Each entry that follows is to be copied exactly, minus any pictures.

_MATERIAL PROVIDED:_
BEGIN
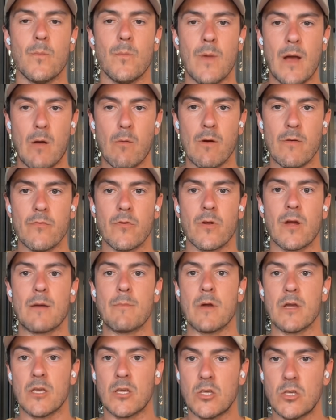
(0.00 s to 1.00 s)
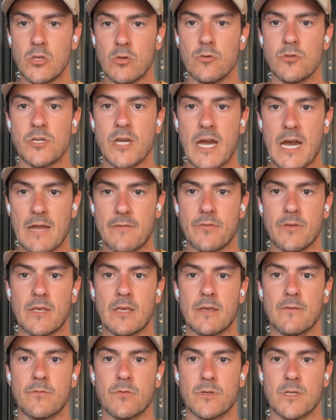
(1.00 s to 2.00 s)
However, I'm a huge
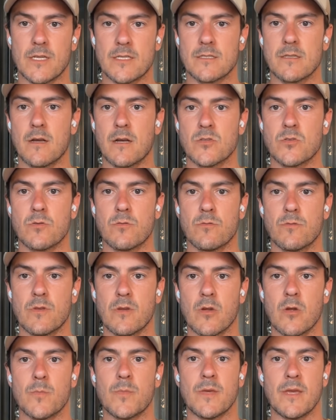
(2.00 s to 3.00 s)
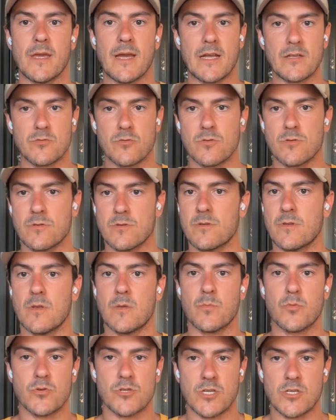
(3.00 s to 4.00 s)
advocate for testosterone therapy, estrogen,
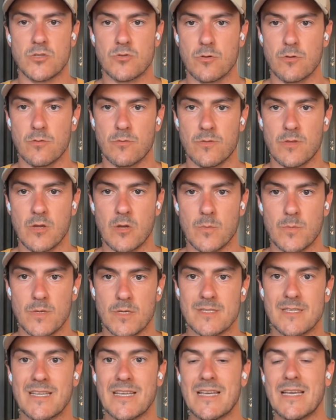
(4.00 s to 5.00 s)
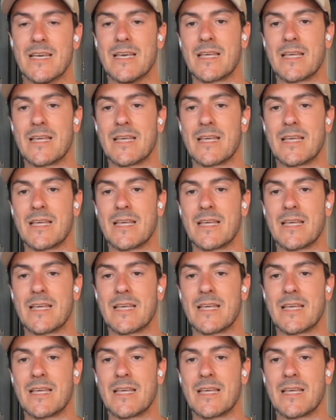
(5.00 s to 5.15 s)
and progesterone therapies,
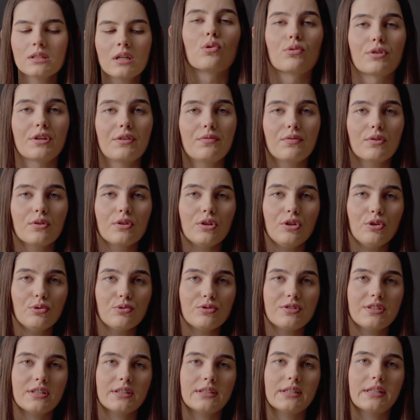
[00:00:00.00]
Or if you're
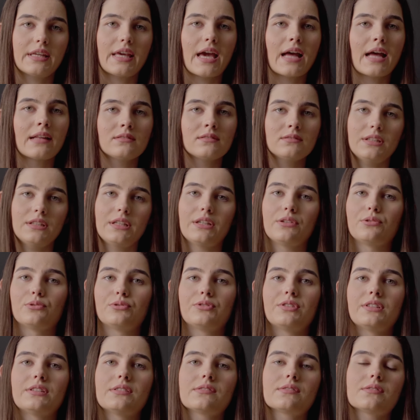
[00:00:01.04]
using the Canon
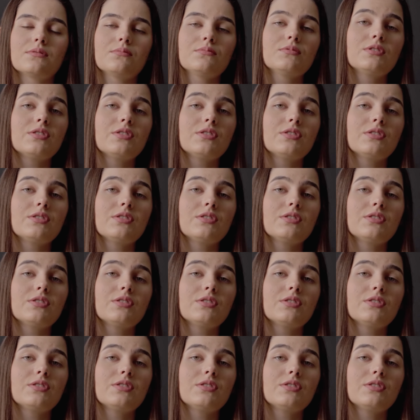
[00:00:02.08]
ecosystem,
END
_EXERCISE OUTPUT:_
(0.00 s to 1.00 s)
(1.00 s to 2.00 s)
However, I'm a huge
(2.00 s to 3.00 s)
(3.00 s to 4.00 s)
advocate for testosterone therapy, estrogen,
(4.00 s to 5.00 s)
(5.00 s to 5.15 s)
and progesterone therapies,
[00:00:00.00]
Or if you're
[00:00:01.04]
using the Canon
[00:00:02.08]
ecosystem,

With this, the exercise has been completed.